The problem involves a lens-mirror combination. When a pin coincides with its own image, it means the object is placed at the center of curvature of the equivalent mirror system. Thus, the distance of the pin from the lens is the radius of curvature ($R_{eq}$) of the equivalent mirror, and its focal length is $F_{eq} = R_{eq}/2$. The formula for the focal length of a lens-mirror combination is $\frac{1}{F_{eq}} = \frac{2}{f_L} + \frac{1}{f_M}$. For a plane mirror, $f_M = \infty$, so the formula simplifies to $\frac{1}{F_{eq}} = \frac{2}{f_L}$.

Part 1: Lens in air (initial setup)

The pin is at a height of 20 cm. So, $R_{eq} = 20$ cm. The equivalent focal length is $F_{eq} = 20/2 = 10$ cm. Using the lens-mirror formula: $\frac{1}{10} = \frac{2}{f_L}$ $f_L = 20$ cm. This is the focal length of the equi-convex glass lens in air.

For an equi-convex lens, the radii of curvature are $R_1 = R$ and $R_2 = -R$. Using the lens maker's formula: $\frac{1}{f_L} = (\mu_L - 1) \left( \frac{1}{R_1} - \frac{1}{R_2} \right)$ $\frac{1}{20} = (\mu_L - 1) \left( \frac{1}{R} - \frac{1}{-R} \right)$ $\frac{1}{20} = (\mu_L - 1) \left( \frac{2}{R} \right)$ $R = 40 (\mu_L - 1)$ --- (Equation 1)

Part 2: Lens with water in the gap (second setup)

The gap between the lens and the mirror is filled with water ($\mu_w = 4/3$). This setup now consists of two lenses in contact:

1. The original equi-convex glass lens ($L_1$), with focal length $f_1 = f_L = 20$ cm.
2. A plano-concave lens formed by the water layer ($L_2$). Its upper surface is the lower surface of the glass lens (concave for water, radius $R_1 = -R$). Its lower surface is the plane mirror (plane, radius $R_2 = \infty$).

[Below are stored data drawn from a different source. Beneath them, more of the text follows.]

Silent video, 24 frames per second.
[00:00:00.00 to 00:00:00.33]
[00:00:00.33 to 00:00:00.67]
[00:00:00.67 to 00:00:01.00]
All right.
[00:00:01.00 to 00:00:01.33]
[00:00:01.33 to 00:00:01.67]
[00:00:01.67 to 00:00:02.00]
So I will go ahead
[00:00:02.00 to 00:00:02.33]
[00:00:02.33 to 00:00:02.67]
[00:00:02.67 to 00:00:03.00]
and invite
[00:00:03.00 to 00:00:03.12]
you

The focal length of the water lens ($f_2$) is: $\frac{1}{f_2} = (\mu_w - 1) \left( \frac{1}{R_1} - \frac{1}{R_2} \right)$ $\frac{1}{f_2} = \left( \frac{4}{3} - 1 \right) \left( \frac{1}{-R} - \frac{1}{\infty} \right)$ $\frac{1}{f_2} = \left( \frac{1}{3} \right) \left( \frac{-1}{R} \right)$ $f_2 = -3R$.

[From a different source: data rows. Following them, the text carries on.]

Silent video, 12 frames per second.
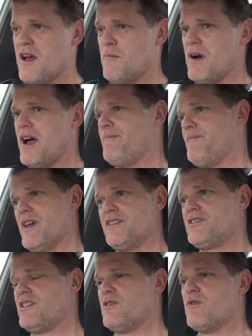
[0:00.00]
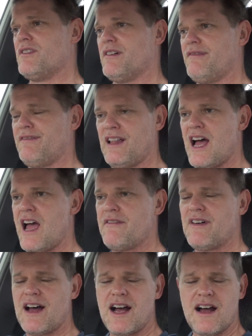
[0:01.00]
But I'll tell you what, the
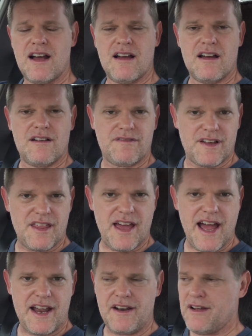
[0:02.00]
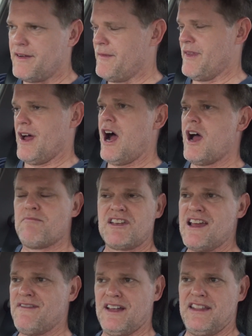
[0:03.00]
flavor for that, I'm
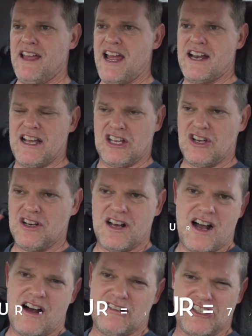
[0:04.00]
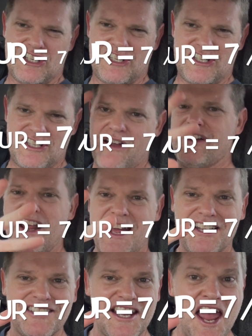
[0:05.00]
giving that a good old 7
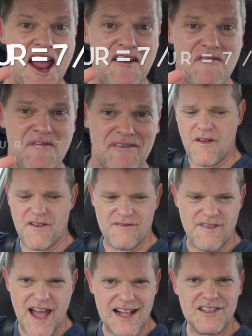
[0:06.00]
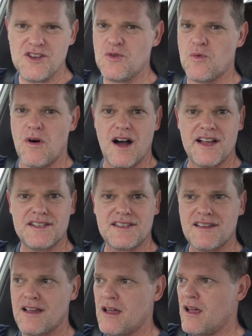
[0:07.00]
out of 10.
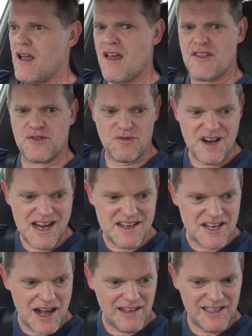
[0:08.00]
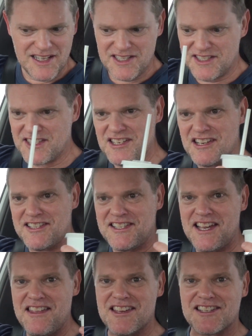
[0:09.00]
Value-wise, $3? Did you
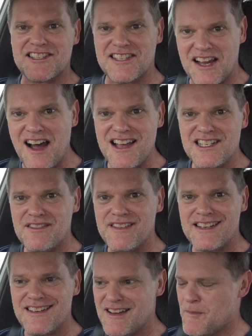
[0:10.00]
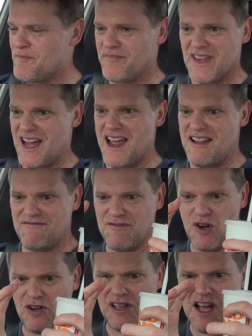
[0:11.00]
see the size of it? I
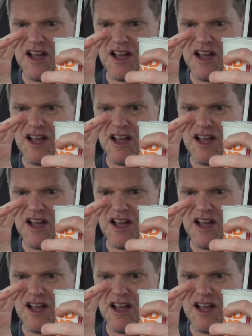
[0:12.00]
had all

The combined focal length of the two lenses ($L_1$ and $L_2$) in contact is $f_{comb}$: $\frac{1}{f_{comb}} = \frac{1}{f_1} + \frac{1}{f_2}$ $\frac{1}{f_{comb}} = \frac{1}{20} + \frac{1}{-3R}$ $\frac{1}{f_{comb}} = \frac{1}{20} - \frac{1}{3R}$

After filling with water, the pin has to be raised by 7.5 cm. New height of the pin = 20 cm + 7.5 cm = 27.5 cm. This new height is the radius of curvature of the new equivalent mirror system, $R'_{eq} = 27.5$ cm. The new equivalent focal length is $F'_{eq} = R'_{eq}/2 = 27.5/2 = 13.75$ cm.

Using the lens-mirror formula for the new system: $\frac{1}{F'_{eq}} = \frac{2}{f_{comb}} + \frac{1}{f_M}$ $\frac{1}{13.75} = \frac{2}{f_{comb}}$ $f_{comb} = 2 \times 13.75 = 27.5$ cm.

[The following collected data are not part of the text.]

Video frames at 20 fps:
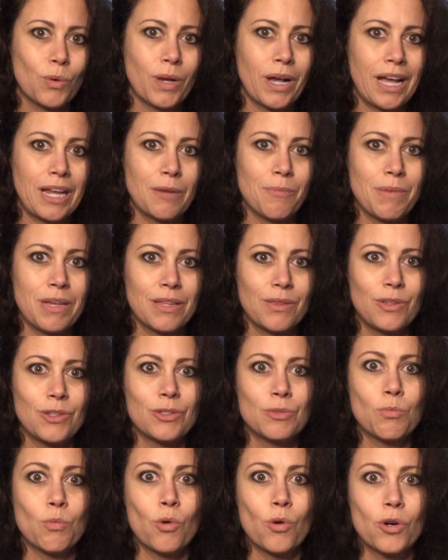kind of make
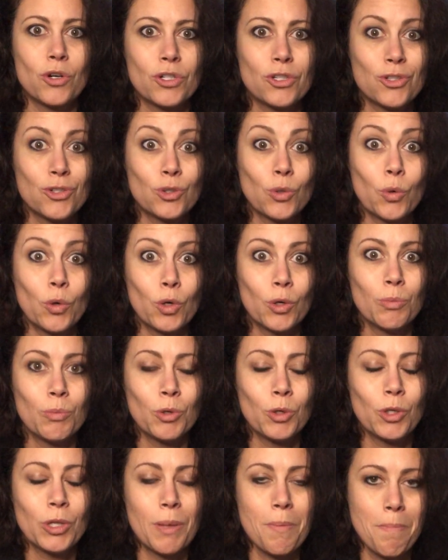these more
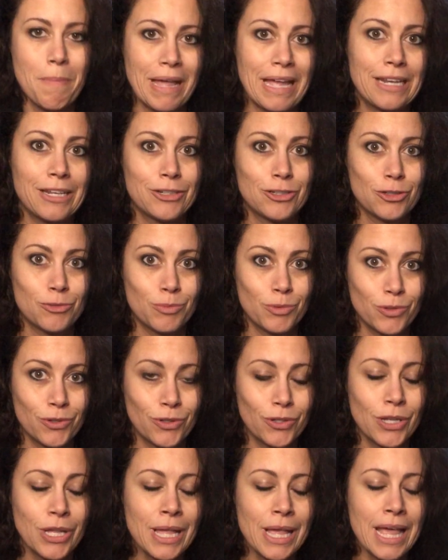storable and
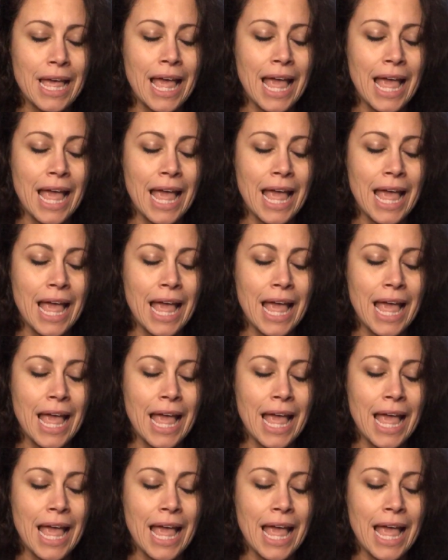manageable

Now, equate the two expressions for $f_{comb}$: $\frac{1}{27.5} = \frac{1}{20} - \frac{1}{3R}$ $\frac{1}{3R} = \frac{1}{20} - \frac{1}{27.5}$ $\frac{1}{3R} = \frac{1}{20} - \frac{10}{275}$ $\frac{1}{3R} = \frac{1}{20} - \frac{2}{55}$ To subtract, find a common denominator, which is 220: $\frac{1}{3R} = \frac{11}{220} - \frac{8}{220}$ $\frac{1}{3R} = \frac{3}{220}$ $3R = \frac{220}{3}$ $R = \frac{220}{9}$ cm.

The radius of curvature of surfaces of the lens is $\frac{220}{9}$ cm.